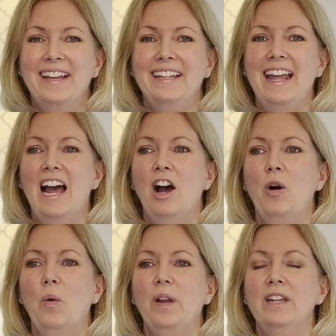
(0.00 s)

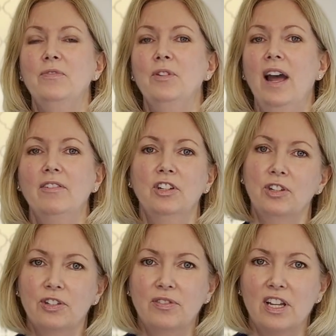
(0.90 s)
Now, if you haven't
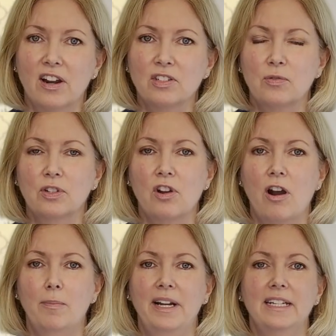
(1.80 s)
heard of the Oxford
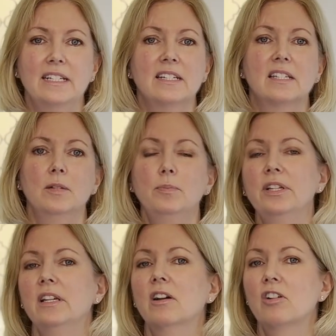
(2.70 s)
comma, it is
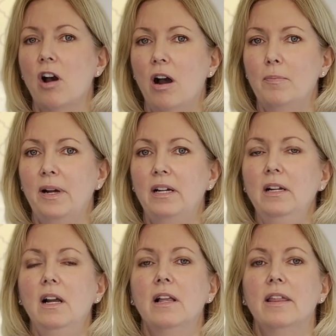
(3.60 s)
simply a comma
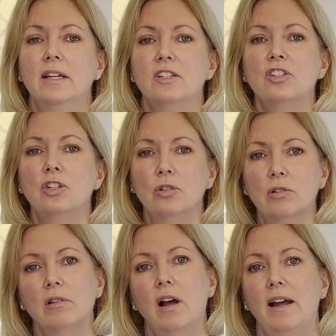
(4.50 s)
that is
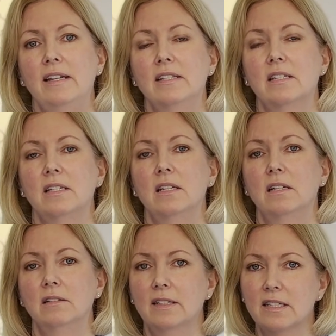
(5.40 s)
utilized in
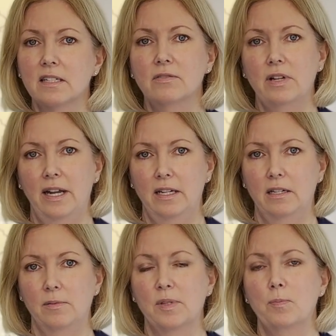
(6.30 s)
a list of
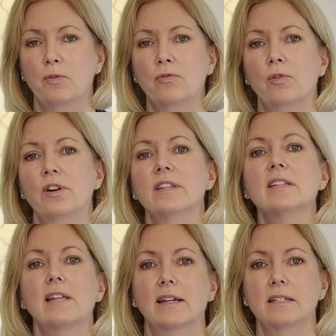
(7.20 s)
items before the
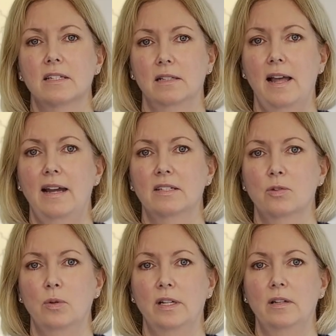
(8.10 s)
second to
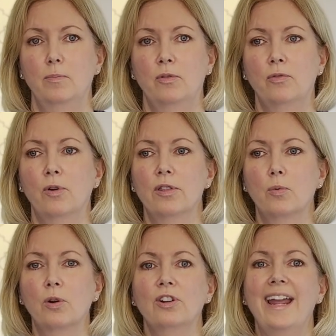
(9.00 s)
last one, before the
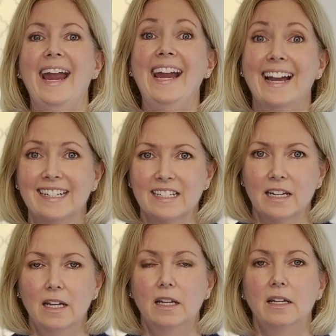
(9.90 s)
word and,
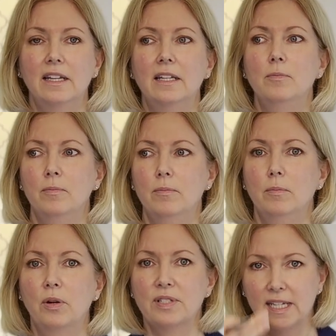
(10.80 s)
in
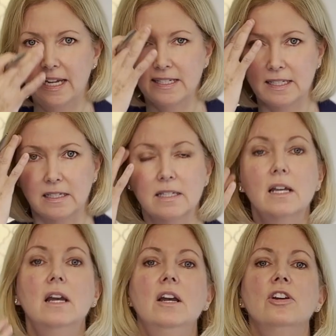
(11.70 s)
most cases.
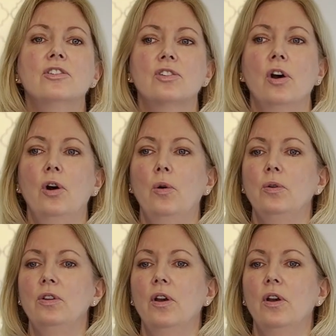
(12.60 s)
So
◇ ◇ ◇ ◇
Could you reproduce all of the material exactly? Keep the pictures out of it.

* _SOLVED PROBLEM_:
(0.00 s)

(0.90 s)
Now, if you haven't
(1.80 s)
heard of the Oxford
(2.70 s)
comma, it is
(3.60 s)
simply a comma
(4.50 s)
that is
(5.40 s)
utilized in
(6.30 s)
a list of
(7.20 s)
items before the
(8.10 s)
second to
(9.00 s)
last one, before the
(9.90 s)
word and,
(10.80 s)
in
(11.70 s)
most cases.
(12.60 s)
So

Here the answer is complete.